I suppose it would depend largely on the number of views and the amount of each computation.
>>>
>>> Anyway I guess I have mixed feelings about seeing this in core. I see a lot of
folks already struggling to get their arms around working with map/reduce. It would make a
good plugin for advanced users. Actually the ability to have plugins is almost there now.
I have an indexer that only requires some ini file mods and getting the code on the classpath.

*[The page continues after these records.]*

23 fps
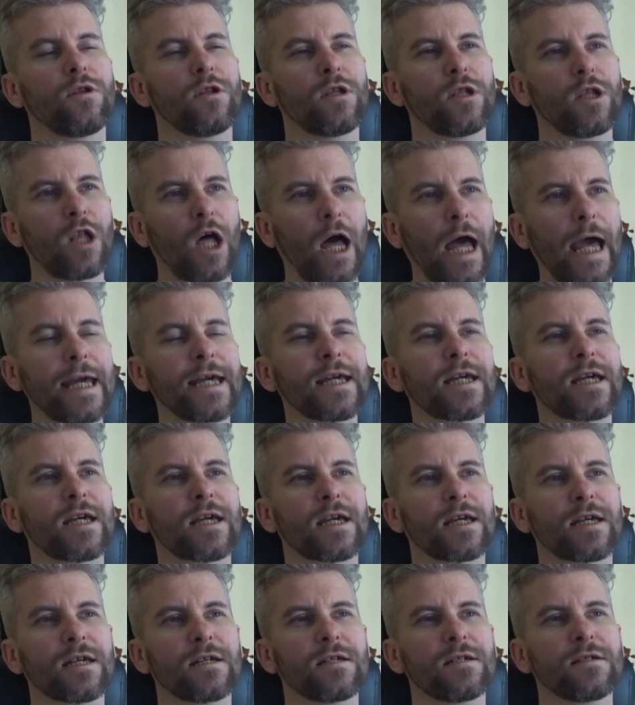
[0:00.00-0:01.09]

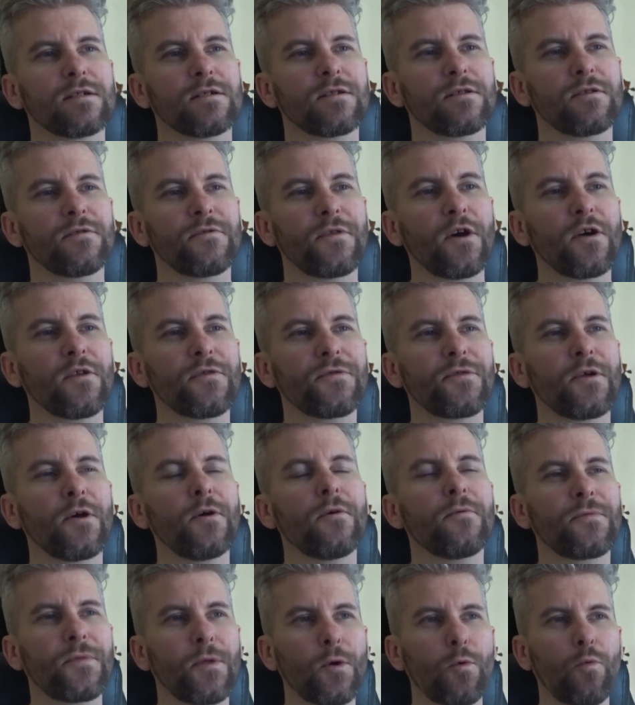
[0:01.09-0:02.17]
like
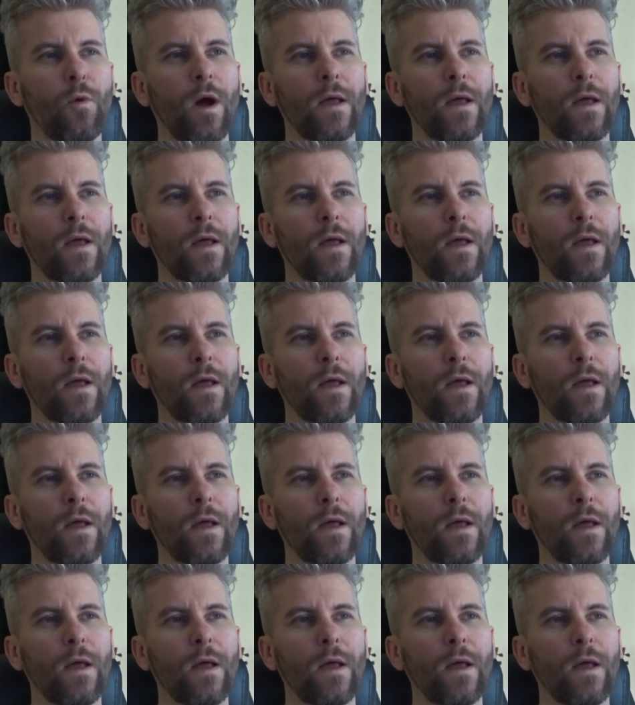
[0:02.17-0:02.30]
the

I think all that's needed at this point is:
>>>
>>> 1. conventions for a plugins directory
>>>
>>> 2. way of specing gen_servers in order to supervise them
>>>
>>> 3. some apis around some of the internals.
>>>
>>> I'm oversimplifying it for sure, the devils in the details and it's the kind
of thing programmers love to argue about ad nauseum but no one wants to do it (myself included
:)
>>>
>>> Best,
>>>
>>> Bob
>>>
>>>
>>>
>>> On Sep 19, 2010, at 10:22 AM, Norman Barker wrote:
>>>
>>>> Bob,
>>>>
>>>> it is just checking that a given id participates in a view, if it
>>>> makes it around the ring then it wins and gets streamed to the client,
>>>> adding disjoints would be fairly simple. Currently the only way I can
>>>> check if an id is in a view is to loop over the results of each view,
>>>> hence each node in the ring is in its own process to keep things
>>>> moving.
>>>>
>>>> A use case is two views, one that emits datetime (numeric) and another
>>>> view that emits values, e.g. A, B, C ..., the query would then be to
>>>> find the all documents with value A between start time and end time.
>>>>
>>>> Norman
>>>>
>>>> On Sun, Sep 19, 2010 at 5:21 AM, Robert Dionne
>>>> <dionne@dionne-associates.com> wrote:
>>>>> I took another peek at this and I'm curious as to what it's doing. Is
it just checking that a given id participates in a view? So if it makes it around the ring
it wins? Or is it actually computing the result of passing the doc thru all the views?
>>>>>
>>>>> If the answer is the former then would disjunction also be something
one might want? I'm just curious, I don't have a use case and I forget the original discussion
around this. I sort of think of views as a functional mapping from the database to some subset.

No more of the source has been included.